Once a billionaire who managed $50 billion in customer funds, he sold fraudulent certificates of deposit — which allow consumers to deposit funds for a specific period of time and at an interest rate usually higher than normal savings accounts — from his offshore bank in Antigua to some 50,000 investors. Many of them were retirees seeking safe investments.

He used the proceeds to subsidize a lavish lifestyle in Antigua, whose economy suffered in the wake of his prosecution given that he had become its largest employer.

As of 2019, his victims had not been able to recover nearly as much of their funds as Madoff’s.

Jeffrey Skilling

Jeffrey Skilling was the CEO of Enron Corporation, once one of the largest energy companies worldwide, during its collapse in 2001 in what became one of the most infamous cases of corporate fraud in history.

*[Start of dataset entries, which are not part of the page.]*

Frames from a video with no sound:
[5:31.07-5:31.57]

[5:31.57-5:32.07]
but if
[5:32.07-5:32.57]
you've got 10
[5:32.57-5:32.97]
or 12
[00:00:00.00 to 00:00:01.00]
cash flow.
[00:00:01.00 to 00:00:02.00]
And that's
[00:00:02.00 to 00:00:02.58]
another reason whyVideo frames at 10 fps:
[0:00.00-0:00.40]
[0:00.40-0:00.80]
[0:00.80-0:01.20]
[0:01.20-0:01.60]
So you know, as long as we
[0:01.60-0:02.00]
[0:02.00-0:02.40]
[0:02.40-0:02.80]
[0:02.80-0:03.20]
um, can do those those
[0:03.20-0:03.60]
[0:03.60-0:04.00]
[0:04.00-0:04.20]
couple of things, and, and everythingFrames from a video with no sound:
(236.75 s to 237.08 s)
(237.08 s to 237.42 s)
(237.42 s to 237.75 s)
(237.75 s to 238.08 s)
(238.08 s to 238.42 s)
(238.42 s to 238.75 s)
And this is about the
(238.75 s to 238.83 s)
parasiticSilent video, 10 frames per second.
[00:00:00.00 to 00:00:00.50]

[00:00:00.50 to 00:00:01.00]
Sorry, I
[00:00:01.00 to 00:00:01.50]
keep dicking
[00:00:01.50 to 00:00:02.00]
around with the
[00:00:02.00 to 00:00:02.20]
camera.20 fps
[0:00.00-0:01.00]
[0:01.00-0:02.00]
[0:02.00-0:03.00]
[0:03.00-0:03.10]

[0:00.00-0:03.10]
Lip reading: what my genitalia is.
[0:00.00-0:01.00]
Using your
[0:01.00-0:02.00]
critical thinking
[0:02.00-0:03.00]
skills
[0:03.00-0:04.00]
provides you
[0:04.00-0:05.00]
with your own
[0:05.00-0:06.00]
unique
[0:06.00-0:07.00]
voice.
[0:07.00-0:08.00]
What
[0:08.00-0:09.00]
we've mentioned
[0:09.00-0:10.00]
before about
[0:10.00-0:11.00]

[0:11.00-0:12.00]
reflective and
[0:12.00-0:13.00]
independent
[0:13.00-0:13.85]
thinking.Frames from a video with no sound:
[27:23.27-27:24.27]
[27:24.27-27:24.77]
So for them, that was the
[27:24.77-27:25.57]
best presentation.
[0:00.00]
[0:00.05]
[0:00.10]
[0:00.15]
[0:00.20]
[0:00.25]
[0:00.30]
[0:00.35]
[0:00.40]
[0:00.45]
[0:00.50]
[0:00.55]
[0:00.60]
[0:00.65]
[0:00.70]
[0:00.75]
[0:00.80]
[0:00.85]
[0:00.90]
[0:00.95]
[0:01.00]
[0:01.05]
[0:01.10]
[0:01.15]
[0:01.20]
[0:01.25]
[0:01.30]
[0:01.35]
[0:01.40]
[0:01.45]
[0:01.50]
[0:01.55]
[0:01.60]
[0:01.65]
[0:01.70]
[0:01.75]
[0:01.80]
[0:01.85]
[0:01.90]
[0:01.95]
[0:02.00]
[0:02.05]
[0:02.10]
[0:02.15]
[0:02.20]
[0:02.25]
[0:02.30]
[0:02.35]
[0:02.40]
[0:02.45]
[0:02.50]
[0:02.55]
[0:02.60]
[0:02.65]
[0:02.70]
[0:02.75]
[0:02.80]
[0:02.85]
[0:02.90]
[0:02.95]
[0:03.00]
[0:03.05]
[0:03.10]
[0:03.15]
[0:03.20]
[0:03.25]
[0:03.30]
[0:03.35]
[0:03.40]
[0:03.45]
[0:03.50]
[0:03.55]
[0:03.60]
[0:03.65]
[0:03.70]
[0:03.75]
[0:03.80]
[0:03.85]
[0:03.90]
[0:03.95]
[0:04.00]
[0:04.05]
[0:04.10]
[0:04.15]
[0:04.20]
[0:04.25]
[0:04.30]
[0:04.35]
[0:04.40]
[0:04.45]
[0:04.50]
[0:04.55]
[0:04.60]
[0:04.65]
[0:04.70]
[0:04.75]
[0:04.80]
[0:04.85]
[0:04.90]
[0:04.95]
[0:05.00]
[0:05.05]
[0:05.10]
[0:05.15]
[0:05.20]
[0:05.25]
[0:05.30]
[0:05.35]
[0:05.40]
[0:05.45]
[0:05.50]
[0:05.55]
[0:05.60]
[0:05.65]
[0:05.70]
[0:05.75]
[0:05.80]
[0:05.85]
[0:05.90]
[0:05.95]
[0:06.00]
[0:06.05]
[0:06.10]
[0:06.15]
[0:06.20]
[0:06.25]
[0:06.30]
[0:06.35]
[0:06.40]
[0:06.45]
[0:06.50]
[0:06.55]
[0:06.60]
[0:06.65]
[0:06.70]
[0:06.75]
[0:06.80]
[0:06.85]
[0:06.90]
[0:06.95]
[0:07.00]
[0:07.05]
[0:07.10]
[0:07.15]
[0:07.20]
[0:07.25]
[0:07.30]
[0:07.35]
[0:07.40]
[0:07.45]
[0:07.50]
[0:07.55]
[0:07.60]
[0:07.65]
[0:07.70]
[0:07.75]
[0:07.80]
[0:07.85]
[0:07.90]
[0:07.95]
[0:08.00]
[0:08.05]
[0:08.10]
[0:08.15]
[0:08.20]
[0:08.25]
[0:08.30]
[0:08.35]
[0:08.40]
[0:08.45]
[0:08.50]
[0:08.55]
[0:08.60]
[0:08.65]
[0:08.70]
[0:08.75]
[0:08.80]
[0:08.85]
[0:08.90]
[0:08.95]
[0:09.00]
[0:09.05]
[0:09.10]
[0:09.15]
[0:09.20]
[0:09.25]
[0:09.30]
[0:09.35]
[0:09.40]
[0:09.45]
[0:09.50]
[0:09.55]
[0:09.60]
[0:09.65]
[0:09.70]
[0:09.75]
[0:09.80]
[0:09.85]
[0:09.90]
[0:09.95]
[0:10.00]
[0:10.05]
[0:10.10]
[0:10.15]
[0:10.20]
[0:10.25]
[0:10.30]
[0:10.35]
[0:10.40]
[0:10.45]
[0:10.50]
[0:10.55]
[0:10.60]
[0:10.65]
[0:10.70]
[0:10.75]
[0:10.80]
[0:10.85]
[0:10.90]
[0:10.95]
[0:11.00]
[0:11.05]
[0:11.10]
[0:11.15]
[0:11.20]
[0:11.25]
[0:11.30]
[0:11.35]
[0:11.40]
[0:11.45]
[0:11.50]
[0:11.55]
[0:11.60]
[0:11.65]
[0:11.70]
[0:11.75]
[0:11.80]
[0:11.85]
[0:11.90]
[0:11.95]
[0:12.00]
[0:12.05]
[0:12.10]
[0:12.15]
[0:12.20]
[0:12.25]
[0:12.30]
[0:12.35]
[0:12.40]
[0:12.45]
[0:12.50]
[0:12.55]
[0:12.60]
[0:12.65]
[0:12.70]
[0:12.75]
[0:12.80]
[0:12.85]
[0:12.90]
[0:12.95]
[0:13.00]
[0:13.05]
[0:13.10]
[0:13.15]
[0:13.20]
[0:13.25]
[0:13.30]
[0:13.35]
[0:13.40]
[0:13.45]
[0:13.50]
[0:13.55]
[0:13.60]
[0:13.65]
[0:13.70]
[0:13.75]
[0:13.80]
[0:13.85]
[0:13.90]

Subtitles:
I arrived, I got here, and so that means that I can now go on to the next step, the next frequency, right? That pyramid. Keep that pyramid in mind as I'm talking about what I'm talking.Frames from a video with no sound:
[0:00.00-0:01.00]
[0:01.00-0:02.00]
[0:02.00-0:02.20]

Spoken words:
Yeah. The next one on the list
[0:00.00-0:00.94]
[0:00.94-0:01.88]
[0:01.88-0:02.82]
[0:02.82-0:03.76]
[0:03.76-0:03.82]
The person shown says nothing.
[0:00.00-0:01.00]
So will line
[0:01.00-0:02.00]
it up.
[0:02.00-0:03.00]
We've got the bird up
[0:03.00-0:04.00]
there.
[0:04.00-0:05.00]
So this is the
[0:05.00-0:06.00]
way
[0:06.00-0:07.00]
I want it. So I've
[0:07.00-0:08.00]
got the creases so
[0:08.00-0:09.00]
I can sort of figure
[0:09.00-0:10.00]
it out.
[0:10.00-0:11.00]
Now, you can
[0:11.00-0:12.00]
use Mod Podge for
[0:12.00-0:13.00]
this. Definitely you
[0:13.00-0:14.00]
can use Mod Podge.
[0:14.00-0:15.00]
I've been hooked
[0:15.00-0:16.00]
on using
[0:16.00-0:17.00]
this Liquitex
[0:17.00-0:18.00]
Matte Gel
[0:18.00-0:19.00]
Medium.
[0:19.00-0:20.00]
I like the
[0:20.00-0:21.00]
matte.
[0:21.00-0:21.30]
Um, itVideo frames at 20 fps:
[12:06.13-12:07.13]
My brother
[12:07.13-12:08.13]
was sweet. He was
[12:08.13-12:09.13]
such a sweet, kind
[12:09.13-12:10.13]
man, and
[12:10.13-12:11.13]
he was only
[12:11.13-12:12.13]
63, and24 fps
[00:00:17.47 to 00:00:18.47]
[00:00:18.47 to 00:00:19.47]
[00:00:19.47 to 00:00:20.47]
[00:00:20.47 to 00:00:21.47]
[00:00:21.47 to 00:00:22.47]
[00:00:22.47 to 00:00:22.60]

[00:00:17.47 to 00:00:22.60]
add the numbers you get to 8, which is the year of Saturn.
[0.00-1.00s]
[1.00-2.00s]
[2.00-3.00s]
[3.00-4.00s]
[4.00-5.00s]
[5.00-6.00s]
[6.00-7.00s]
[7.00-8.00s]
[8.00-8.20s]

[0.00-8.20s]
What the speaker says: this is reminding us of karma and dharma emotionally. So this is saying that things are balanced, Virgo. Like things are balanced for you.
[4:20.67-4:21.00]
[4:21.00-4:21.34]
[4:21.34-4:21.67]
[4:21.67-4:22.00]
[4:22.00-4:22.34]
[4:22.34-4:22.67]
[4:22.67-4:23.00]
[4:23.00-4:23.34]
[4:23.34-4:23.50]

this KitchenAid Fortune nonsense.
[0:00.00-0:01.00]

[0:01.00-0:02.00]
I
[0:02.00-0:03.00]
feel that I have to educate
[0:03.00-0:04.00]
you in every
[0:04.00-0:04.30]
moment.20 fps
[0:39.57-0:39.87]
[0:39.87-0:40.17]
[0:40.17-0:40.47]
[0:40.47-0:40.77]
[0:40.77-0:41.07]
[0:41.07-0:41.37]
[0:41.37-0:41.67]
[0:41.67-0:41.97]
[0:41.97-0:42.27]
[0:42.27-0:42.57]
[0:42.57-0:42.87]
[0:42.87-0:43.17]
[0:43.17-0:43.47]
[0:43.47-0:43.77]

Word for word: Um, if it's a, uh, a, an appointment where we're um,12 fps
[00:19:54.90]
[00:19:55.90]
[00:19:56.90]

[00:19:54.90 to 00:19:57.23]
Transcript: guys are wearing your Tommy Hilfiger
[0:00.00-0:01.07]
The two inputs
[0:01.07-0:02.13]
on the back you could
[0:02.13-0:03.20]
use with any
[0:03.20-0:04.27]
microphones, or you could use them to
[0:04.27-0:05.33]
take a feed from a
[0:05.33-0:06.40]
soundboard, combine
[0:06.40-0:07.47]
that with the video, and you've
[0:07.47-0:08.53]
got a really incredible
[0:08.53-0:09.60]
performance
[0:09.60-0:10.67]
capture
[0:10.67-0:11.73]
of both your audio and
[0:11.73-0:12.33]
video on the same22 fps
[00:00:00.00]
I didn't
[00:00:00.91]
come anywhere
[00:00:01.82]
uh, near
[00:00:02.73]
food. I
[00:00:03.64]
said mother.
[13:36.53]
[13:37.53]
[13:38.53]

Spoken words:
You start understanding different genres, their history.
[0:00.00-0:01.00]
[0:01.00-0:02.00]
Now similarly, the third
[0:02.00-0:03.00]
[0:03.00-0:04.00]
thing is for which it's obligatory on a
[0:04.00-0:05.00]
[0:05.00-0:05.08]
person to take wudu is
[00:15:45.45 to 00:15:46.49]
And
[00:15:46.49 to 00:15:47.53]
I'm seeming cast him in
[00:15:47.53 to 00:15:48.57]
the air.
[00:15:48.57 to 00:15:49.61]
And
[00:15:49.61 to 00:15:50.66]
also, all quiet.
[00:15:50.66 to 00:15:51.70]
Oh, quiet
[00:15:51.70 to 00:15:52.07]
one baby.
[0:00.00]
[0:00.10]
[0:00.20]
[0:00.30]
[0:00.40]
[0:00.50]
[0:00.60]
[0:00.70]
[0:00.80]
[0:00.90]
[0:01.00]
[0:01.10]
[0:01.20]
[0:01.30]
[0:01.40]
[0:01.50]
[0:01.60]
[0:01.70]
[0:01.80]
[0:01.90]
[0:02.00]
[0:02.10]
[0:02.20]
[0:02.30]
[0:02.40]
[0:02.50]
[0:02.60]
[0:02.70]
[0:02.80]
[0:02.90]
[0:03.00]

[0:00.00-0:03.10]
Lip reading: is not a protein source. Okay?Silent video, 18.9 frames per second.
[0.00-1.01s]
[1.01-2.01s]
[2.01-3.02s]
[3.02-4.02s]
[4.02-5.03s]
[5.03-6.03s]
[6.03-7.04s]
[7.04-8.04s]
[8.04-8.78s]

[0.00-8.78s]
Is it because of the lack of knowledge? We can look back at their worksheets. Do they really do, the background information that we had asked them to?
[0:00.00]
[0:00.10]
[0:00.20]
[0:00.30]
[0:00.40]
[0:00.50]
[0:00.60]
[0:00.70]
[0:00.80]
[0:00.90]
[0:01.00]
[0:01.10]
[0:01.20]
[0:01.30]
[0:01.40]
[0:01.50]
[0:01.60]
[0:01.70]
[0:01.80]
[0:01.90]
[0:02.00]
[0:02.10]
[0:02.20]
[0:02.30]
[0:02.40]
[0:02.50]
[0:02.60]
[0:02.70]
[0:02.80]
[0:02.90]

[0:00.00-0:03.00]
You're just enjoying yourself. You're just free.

Enron’s downfall came about when it was revealed that the company had covered up major debts and losses through complex accounting techniques and entities that were not reported on its balance sheets. This inflated Enron’s perceived financial health and therefore its stock price. Skilling had a hand in promoting these accounting practices and became a symbol of Enron’s corporate greed.

The stock price dropped after the revelations, causing investors to incur billions in losses, and the company filed for bankruptcy in December 2001. Thousands of employees lost their jobs. It led to the passage of a landmark federal law in 2002 aimed at improving corporate governance and financial reporting standards.

In 2006, Skilling was convicted of 19 criminal counts including fraud, conspiracy, and insider trading. Though several other executives were also prosecuted, he received one of the longest sentences: 24 years in prison. However, he only ended up serving 12 after demonstrating good behavior; after his release, he went to work for an energy startup, Veld Applied Analytics, which is developing tools to monitor oil and gas assets.